The Sacred Forest of Mawphlang | Meghalaya

Of the 125 sacred groves documented in Meghalaya, the sacred forest of Mawphlang, known locally as the Lawkyntang, is the largest at 78 hectares. It remains a mystery why the forest never grows out of its boundaries and into the adjoining grasslands — locals say that any attempt to grow trees beyond has always ended with the plant dying. They also warn that visitors who try to take anything out of the forest are punished by the forest deity — Labasa.
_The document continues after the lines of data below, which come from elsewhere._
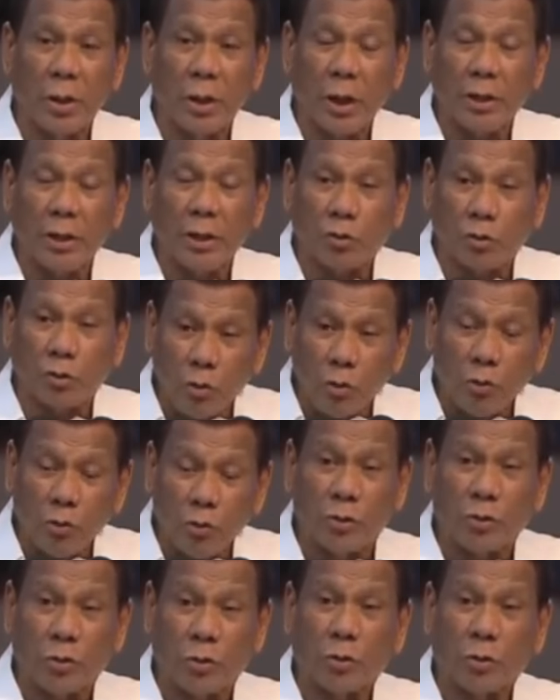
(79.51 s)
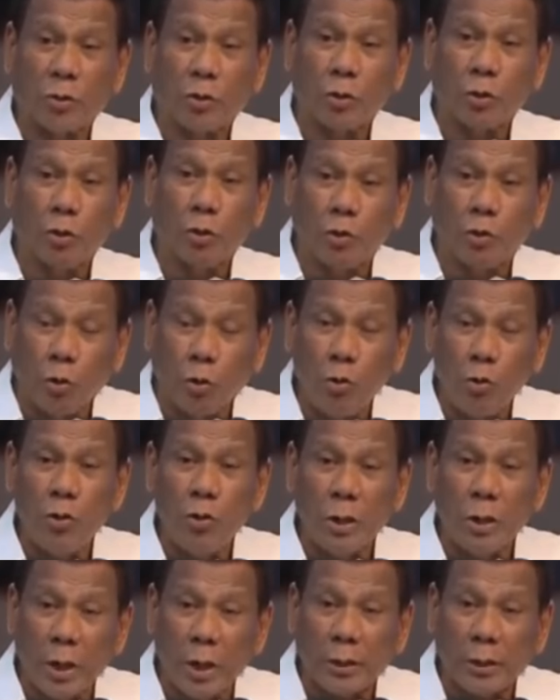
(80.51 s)
I told you, do
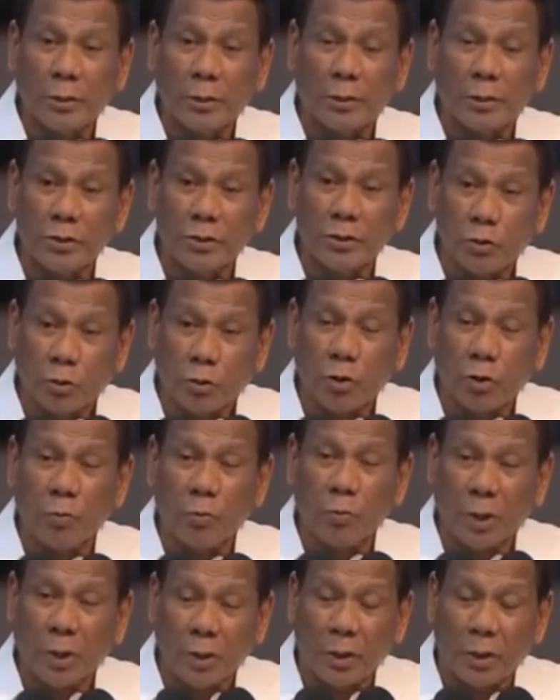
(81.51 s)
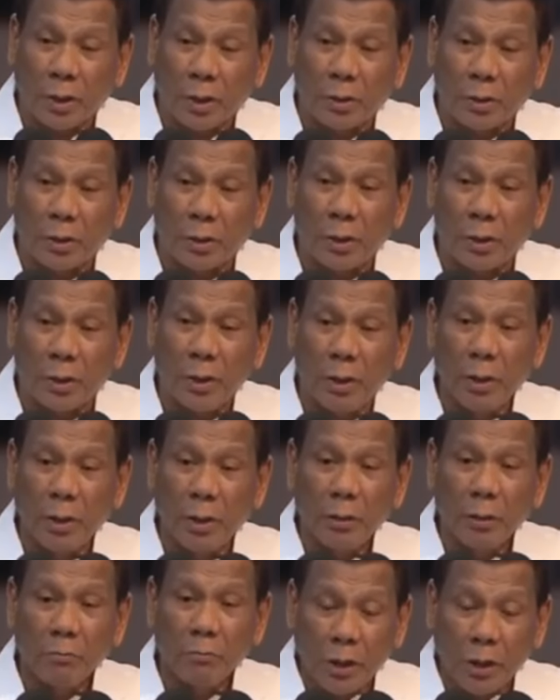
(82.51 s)
not destroy my country
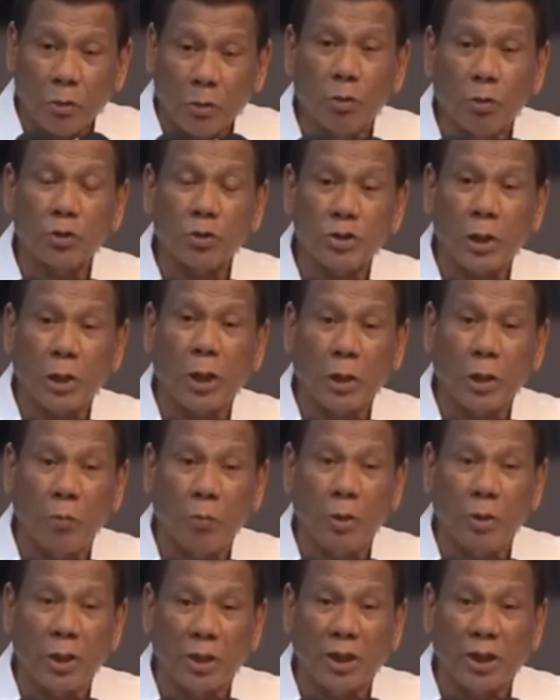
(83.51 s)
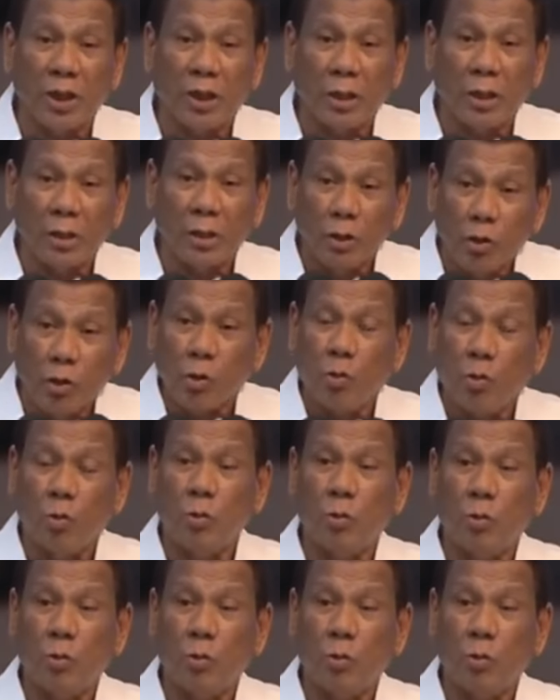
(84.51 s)
because I will kill you.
The gravity of these rules could be summed up in the age-old tale often narrated by designated guides about the army officers who tried to take out wooden logs from the forest. A variation of the legend goes that the truck carrying the logs met with an accident that proved fatal. Some say that the truck suddenly refused to move from its place until the logs were unloaded and put back into the forest.
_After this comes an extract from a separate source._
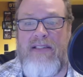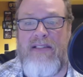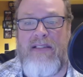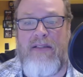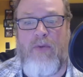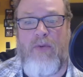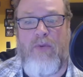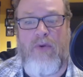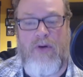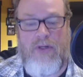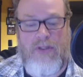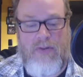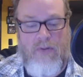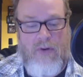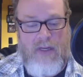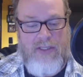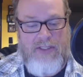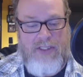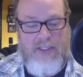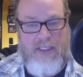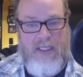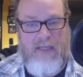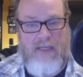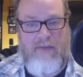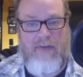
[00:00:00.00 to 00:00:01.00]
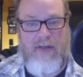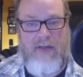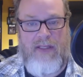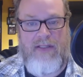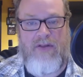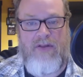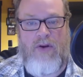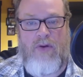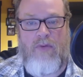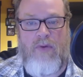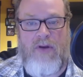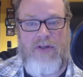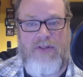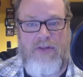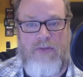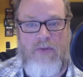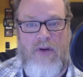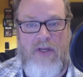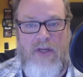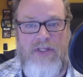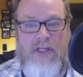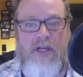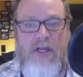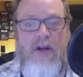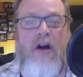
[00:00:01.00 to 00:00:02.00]
hence the worst rushing defense or
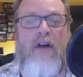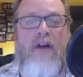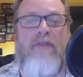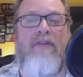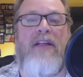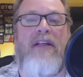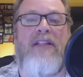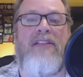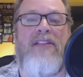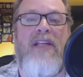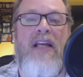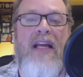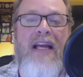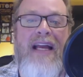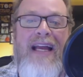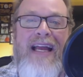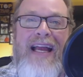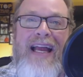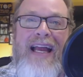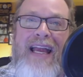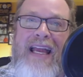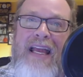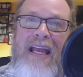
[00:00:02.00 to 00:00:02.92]
rushing offense.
Many of the stories about reckless visitors and sceptical locals attempting to transgress the forest laws would end with Labasa, the protective spirit, taking the shape of a leopard or a venomous snake, followed by mysterious death or injury. Such stories of divine intervention and curses are reinforced by centuries of oral tradition, wittingly or unwittingly keeping the force of conservation strong among the Khasis.

Witness the enchanting aura of these tracts of virgin forest land that are guarded from the ills of human intervention by a spirit god and — even more importantly, by the local communities.